INSTRUCTIONS TO FOLLOW
Below are the records; reproduce all of them exactly but without any images.

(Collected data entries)
=======

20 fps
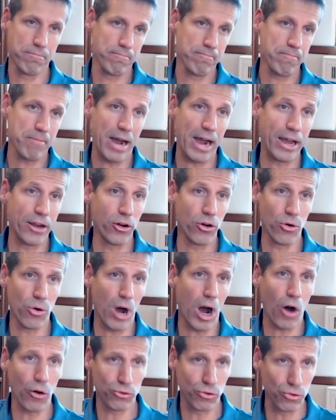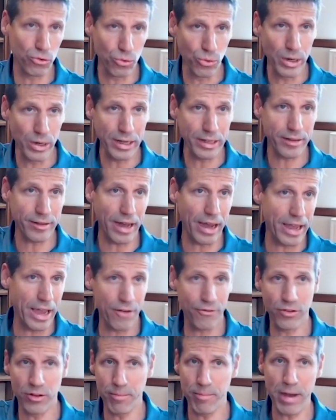I know how to do it, I have
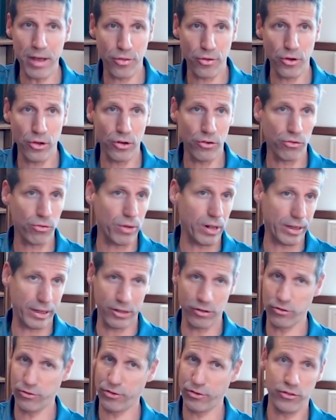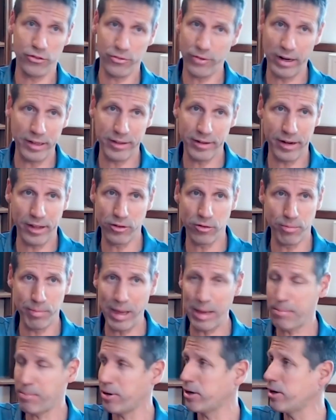the method, so I can just write another
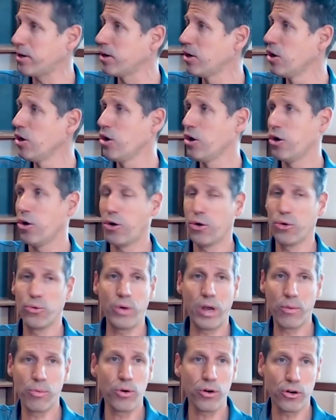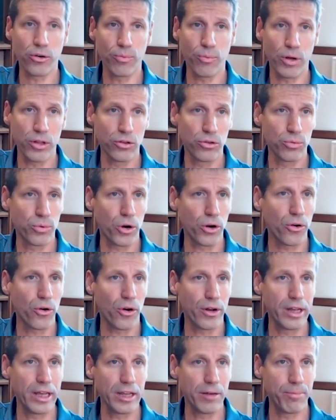paper? Or do I want to work on
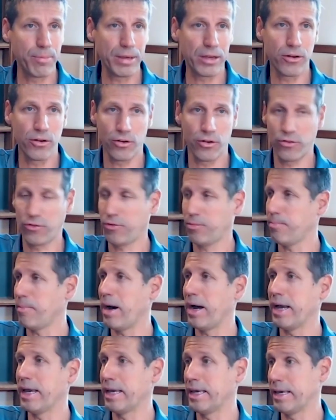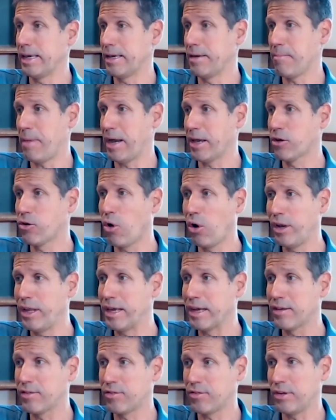it because my
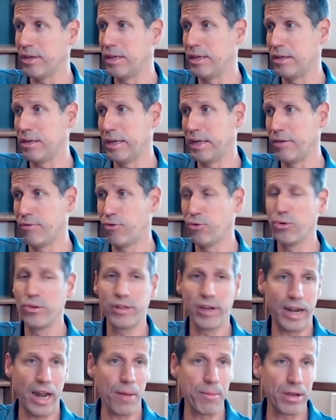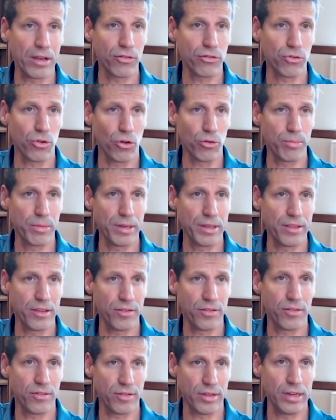colleagues in fluid dynamics told me this
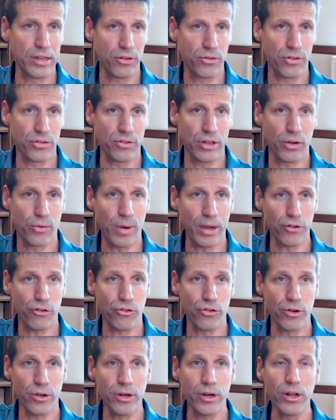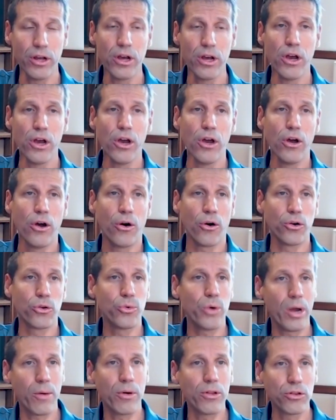is an interesting question? Or do I
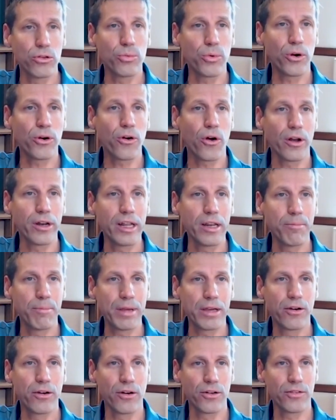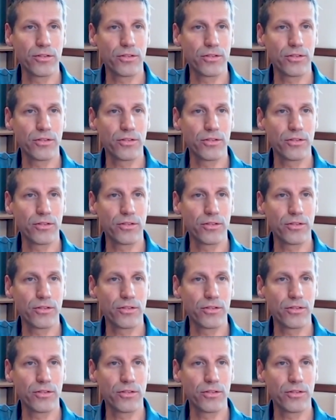want to work on it because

=======

SOLUTION TO THIS TASK
20 fps
I know how to do it, I have
the method, so I can just write another
paper? Or do I want to work on
it because my
colleagues in fluid dynamics told me this
is an interesting question? Or do I
want to work on it because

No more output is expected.